Un événement de haut niveau en présence des partenaires internationaux
La cérémonie a réuni de nombreuses autorités, notamment les ambassadeurs d’Espagne et d’Allemagne, des représentants de l’ambassade de France, des cadres du ministère de la Justice, ainsi que des responsables d’associations et d’ONG engagées dans la protection de la femme et de l’enfant. L’événement s’inscrit dans le cadre du projet ACT BVG, cofinancé par l’Union européenne et l’ambassade de France.
« L’Union européenne est fortement engagée dans la lutte contre les violences faites aux femmes, tant dans sa politique intérieure qu’extérieure. Le plaidoyer est fondamental vis-à-vis de toutes les parties prenantes, autorités nationales, magistrats, structures de santé, société civile. Il reste encore beaucoup de travail, notamment sur la communication, la sensibilisation et la coordination entre services. » — Luca Rondi, chef d’équipe coopération, délégation de l’Union européenne au Gabon

La loi 006/2021 : un cadre existant, mais insuffisamment appliqué
Si le Gabon dispose depuis 2021 d’une loi spécifique contre les VBG, la loi N°006/2021, et d’outils institutionnels tels que le Centre Gabon Égalité, un numéro vert et des points focaux genre dans les commissariats et tribunaux, les experts présents ont pointé des lacunes persistantes.
« Il y a une absence de coordination formalisée entre les structures, ce qui ne facilite pas une prise en charge efficiente des victimes. Il faudrait renforcer les synergies entre acteurs, mais aussi les moyens financiers des structures d’accompagnement psychologique, sanitaire, juridique et sécuritaire. » — Nelly, consultante du Cabinet Elam.
La question épineuse de l’application des décisions de justice
Une journaliste a interpellé les intervenantes sur la faiblesse des sanctions prononcées contre les auteurs de violences. La consultante a confirmé que ce point est traité dans le rapport.
« Nous avons relevé la faible exécution des décisions de justice. Il faudrait renforcer l’opérationnalisation des mécanismes de suivi par la désignation de personnel dédié et des ressources matérielles adaptées. » a déclaré Nelly, consultante du Cabinet Elam

REFLET appelle à une mobilisation nationale pérenne
Édith Liliane Mekina, vice-présidente du REFLET, a insisté sur la nécessité d’aller au-delà des partenariats internationaux pour ancrer ce combat dans les institutions gabonaises elles-mêmes.

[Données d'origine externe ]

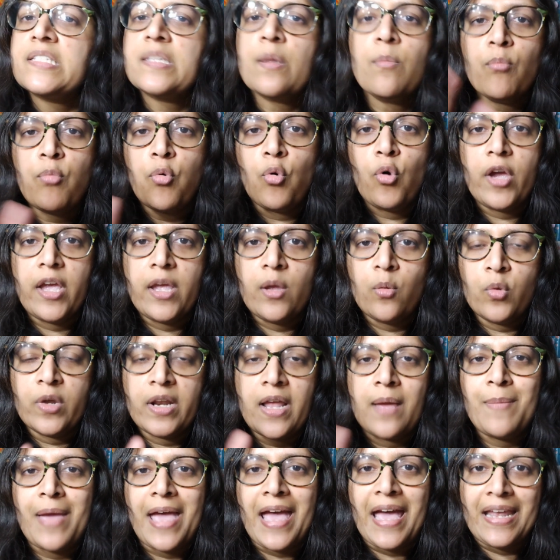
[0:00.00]
some point
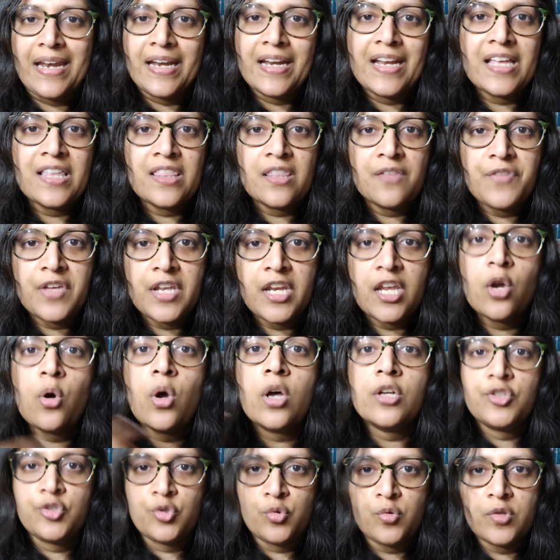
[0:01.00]
when I'm editing the video,
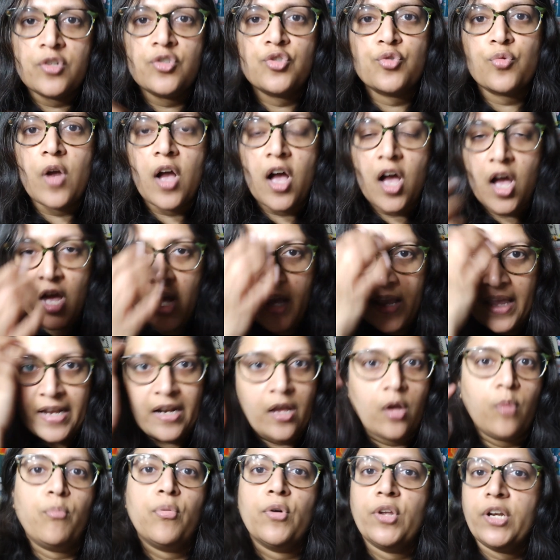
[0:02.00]
I'll do the draw
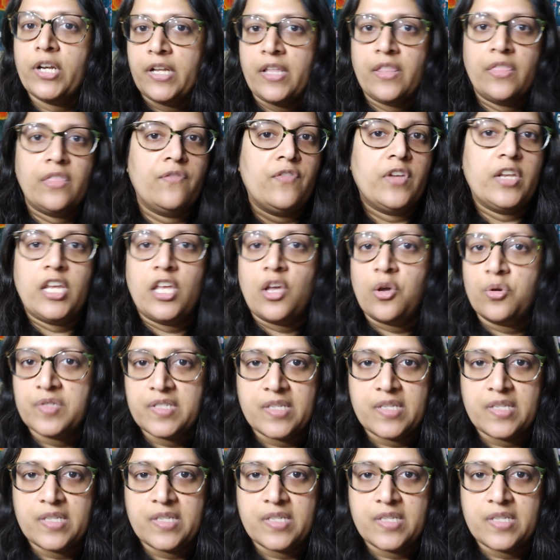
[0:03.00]
and I'll put it in the video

« Nous devons aller vers l’Assemblée nationale et le Sénat pour que des lois soient votées. Nous voulons que les Gabonais prennent à cœur ce combat, même sans le soutien de nos partenaires techniques et financiers », a interpellé Édith Liliane Mekina, vice-présidente du REFLET.
La représentante du ministère de la Justice a par ailleurs annoncé la mise en place d’un bureau d’assistance judiciaire pour soutenir les femmes économiquement vulnérables dans leurs démarches, et rappelé que la loi prévoit la prise en charge des frais médicaux des mineurs victimes par le Trésor public , une disposition encore trop peu appliquée sur le terrain.
Les principales recommandations du rapport STOP-VBG
- Mettre en place un protocole standardisé de prise en charge des survivant(e)s dans les structures de santé
- Faciliter l’accès au certificat médical pour les victimes
- Initier une révision ciblée de la loi N°006/2021 et harmoniser les textes législatifs
- Opérationnaliser l’aide juridictionnelle et élaborer des directives administratives claires
- Mettre en œuvre un programme de formation continue et déployer un programme national de vulgarisation de la loi
Ce rapport de plaidoyer marque une étape importante dans la mobilisation collective contre les violences basées sur le genre au Gabon. REFLET entend désormais porter ses recommandations directement auprès du Parlement gabonais afin d’obtenir des avancées législatives durables et indépendantes des financements extérieurs.